*Provided records:*
··········

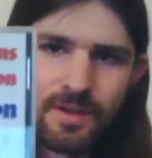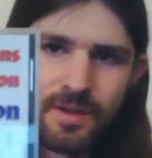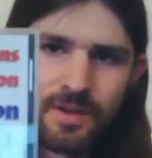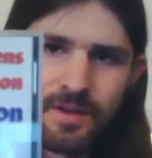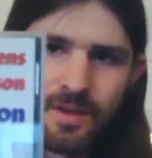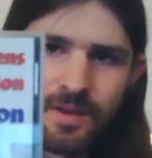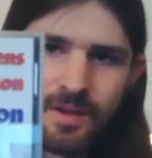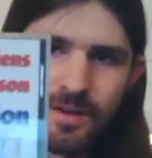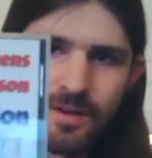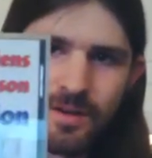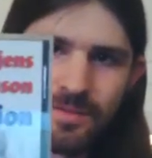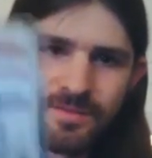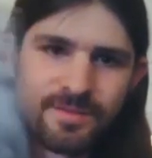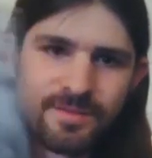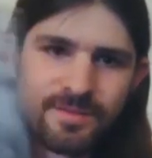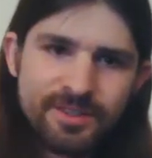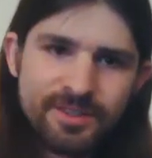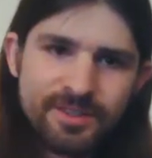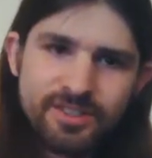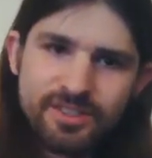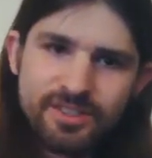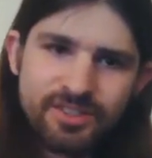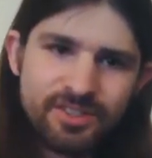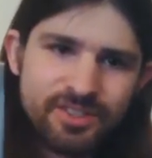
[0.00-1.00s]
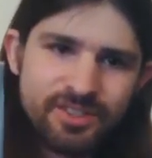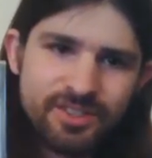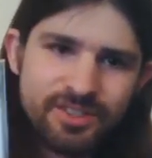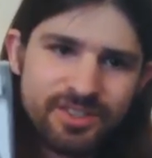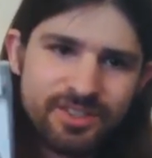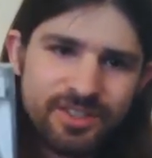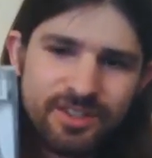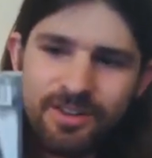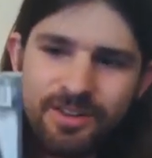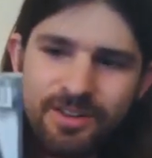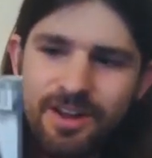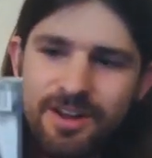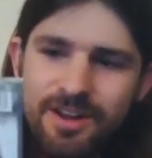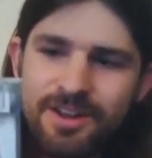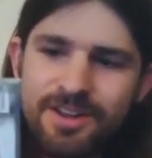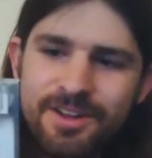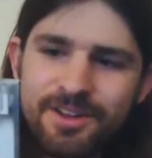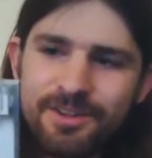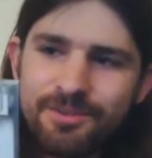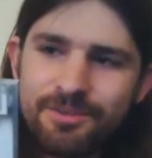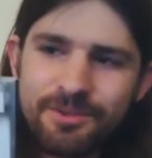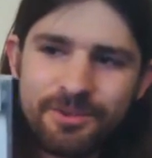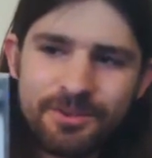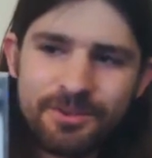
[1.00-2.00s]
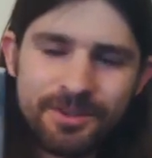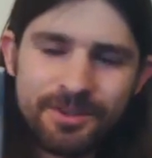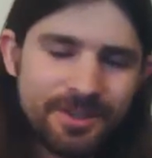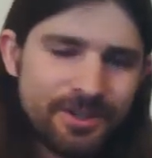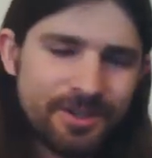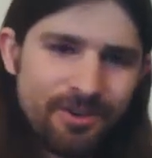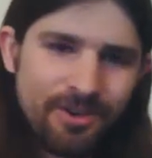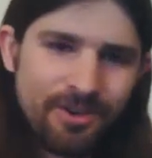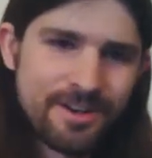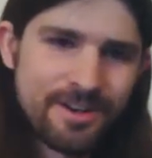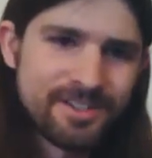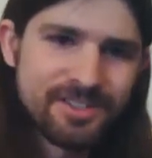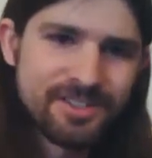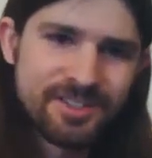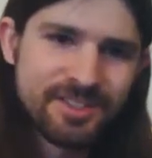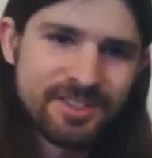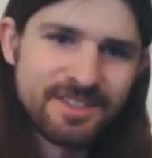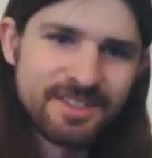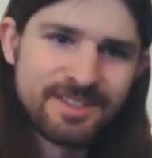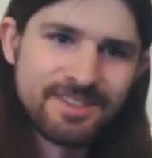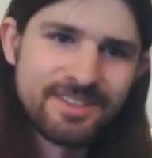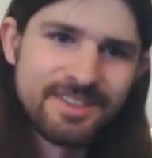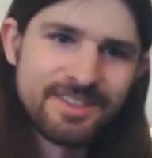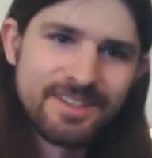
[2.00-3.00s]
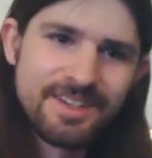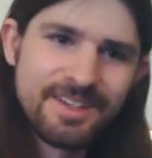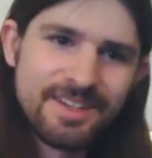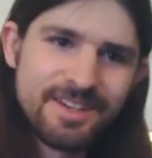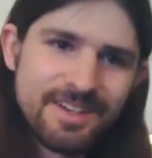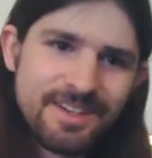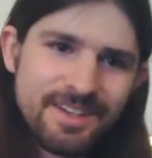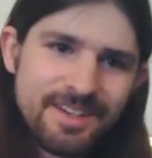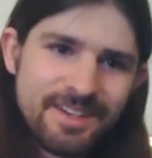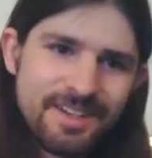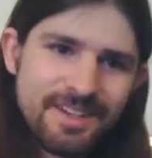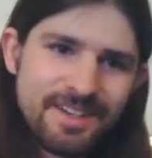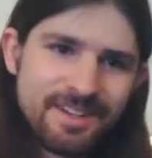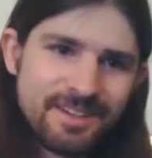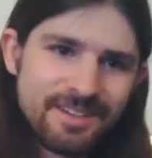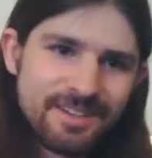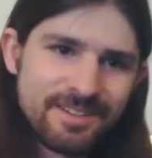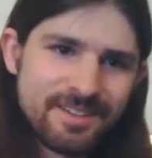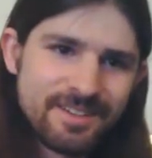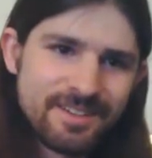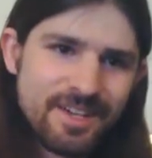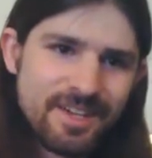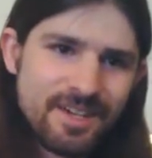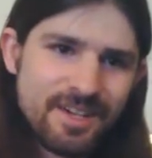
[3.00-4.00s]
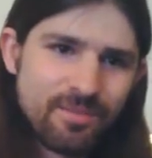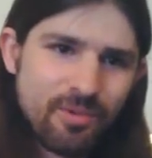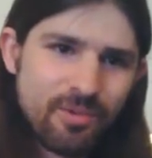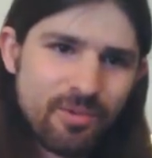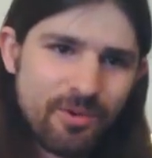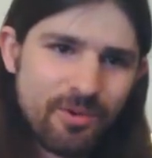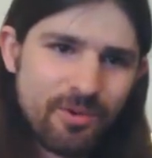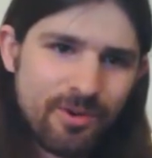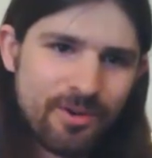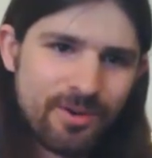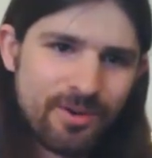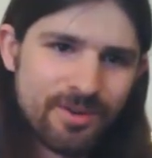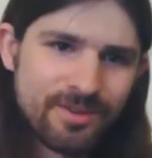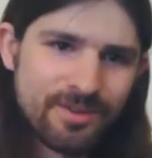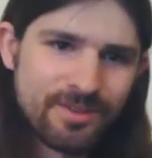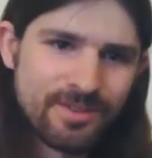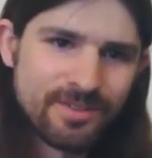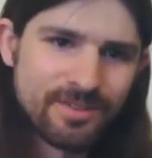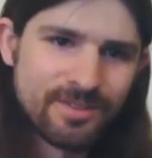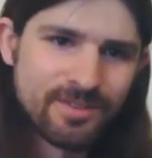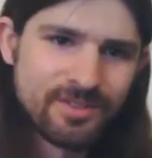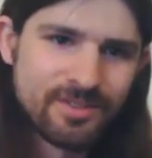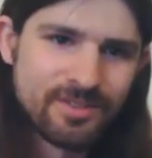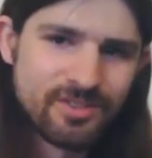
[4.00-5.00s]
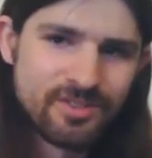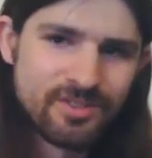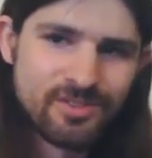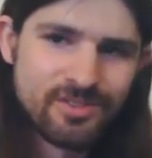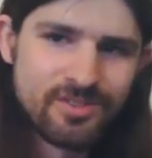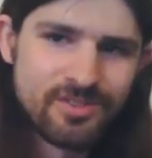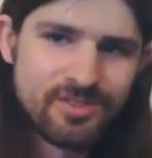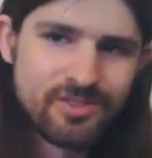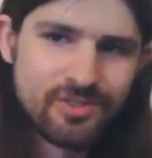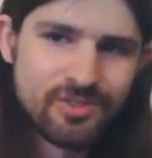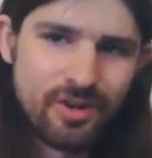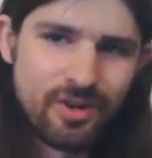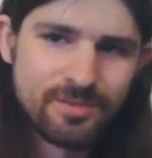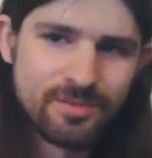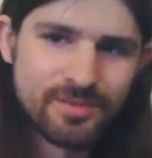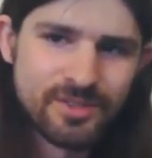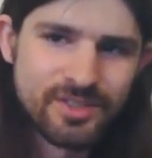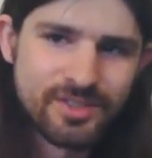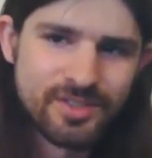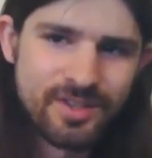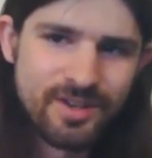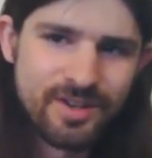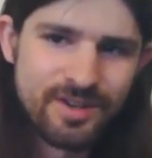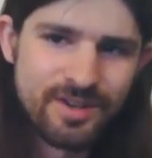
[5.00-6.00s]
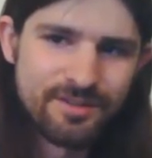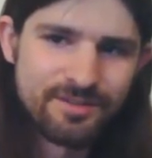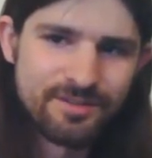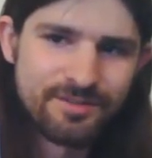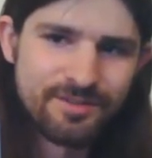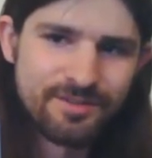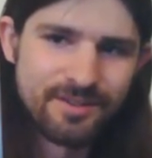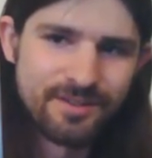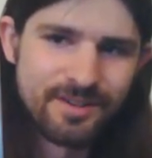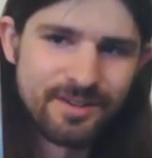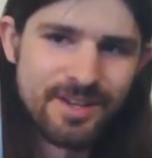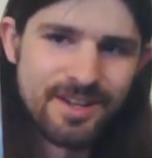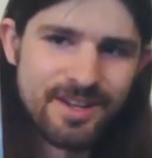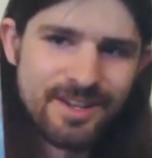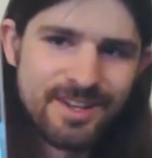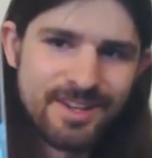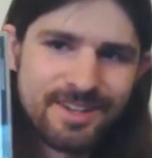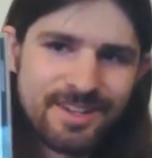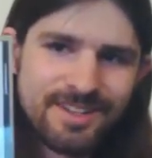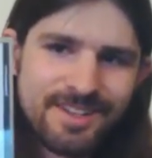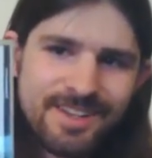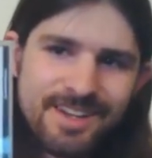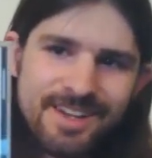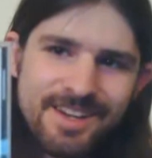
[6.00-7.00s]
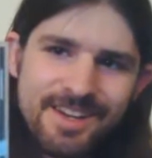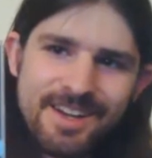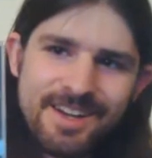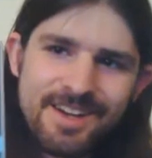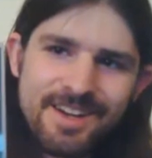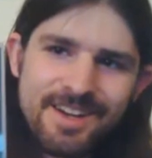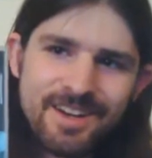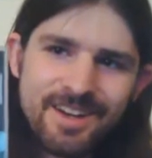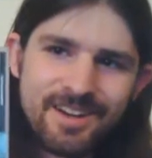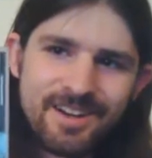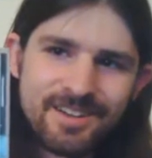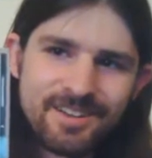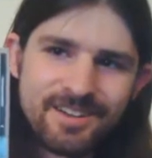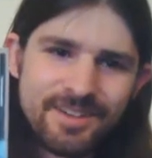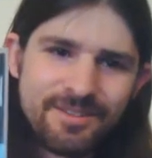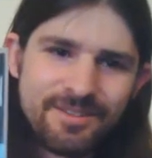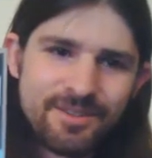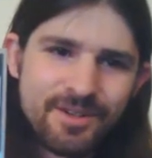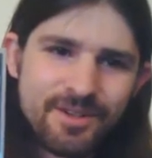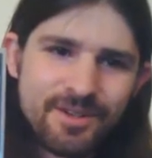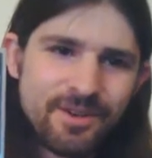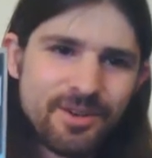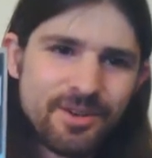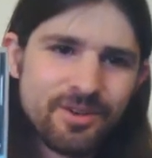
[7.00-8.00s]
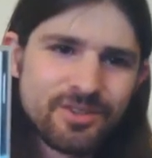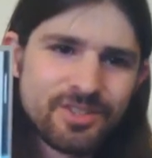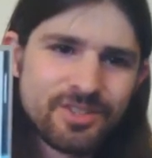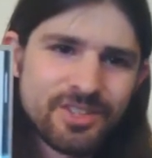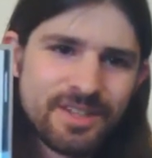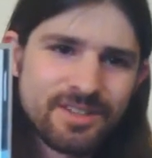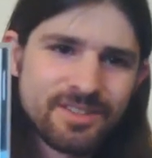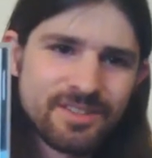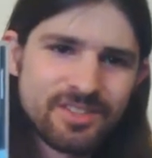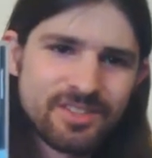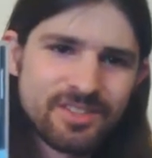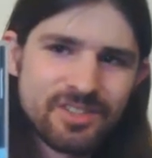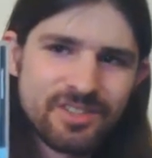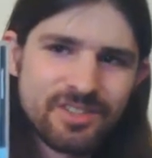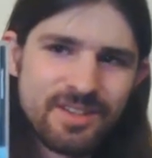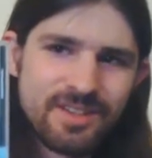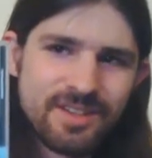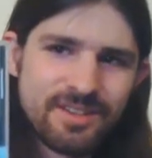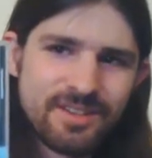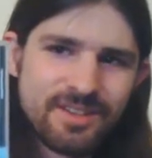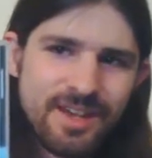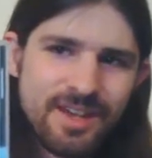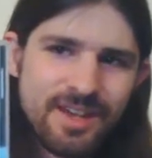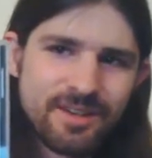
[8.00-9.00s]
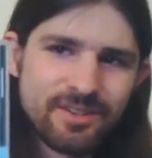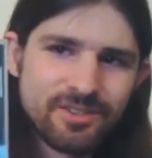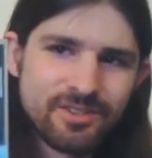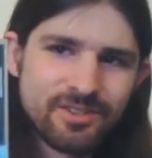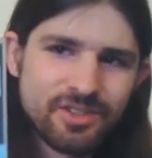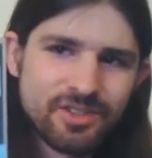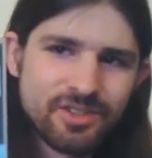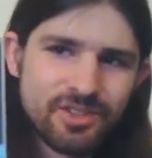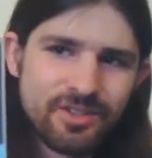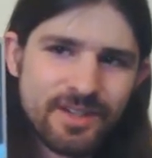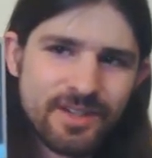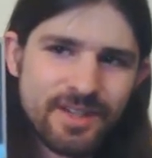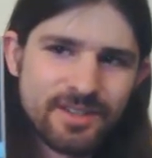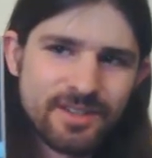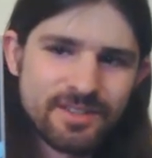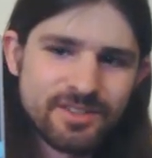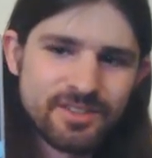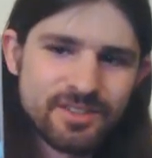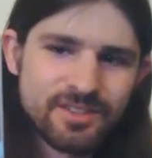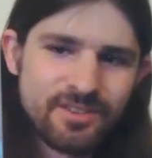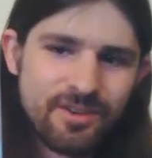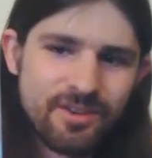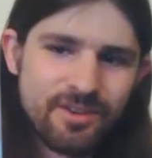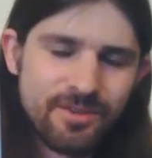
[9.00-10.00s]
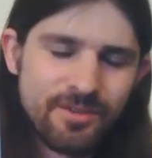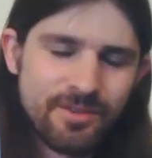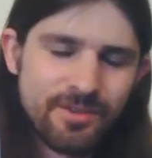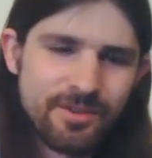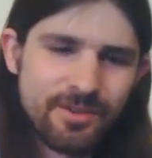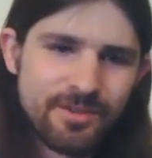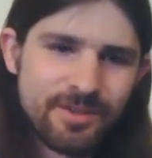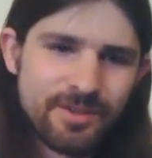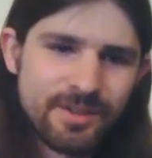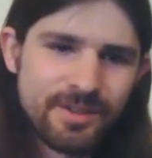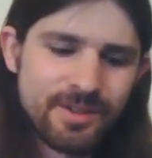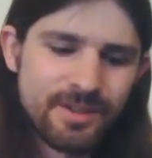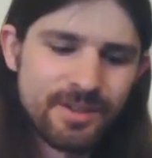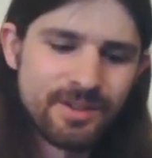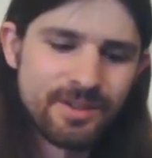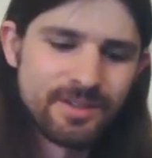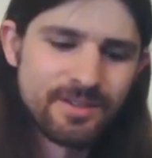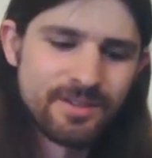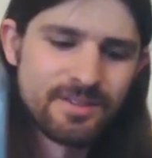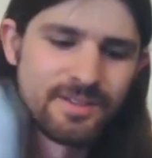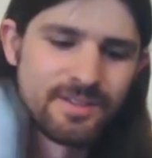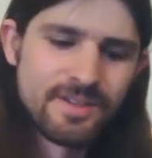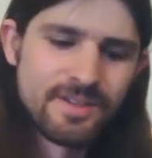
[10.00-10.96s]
This is just a lot of really crazy keyboard and drum stuff. And if you don't know who Jens and Anders Johansson are, they're the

··········

*Brief:* Although the records above include pictures, the copy must contain only their exact text.

*Exercise output:*
[0.00-1.00s]
[1.00-2.00s]
[2.00-3.00s]
[3.00-4.00s]
[4.00-5.00s]
[5.00-6.00s]
[6.00-7.00s]
[7.00-8.00s]
[8.00-9.00s]
[9.00-10.00s]
[10.00-10.96s]
This is just a lot of really crazy keyboard and drum stuff. And if you don't know who Jens and Anders Johansson are, they're the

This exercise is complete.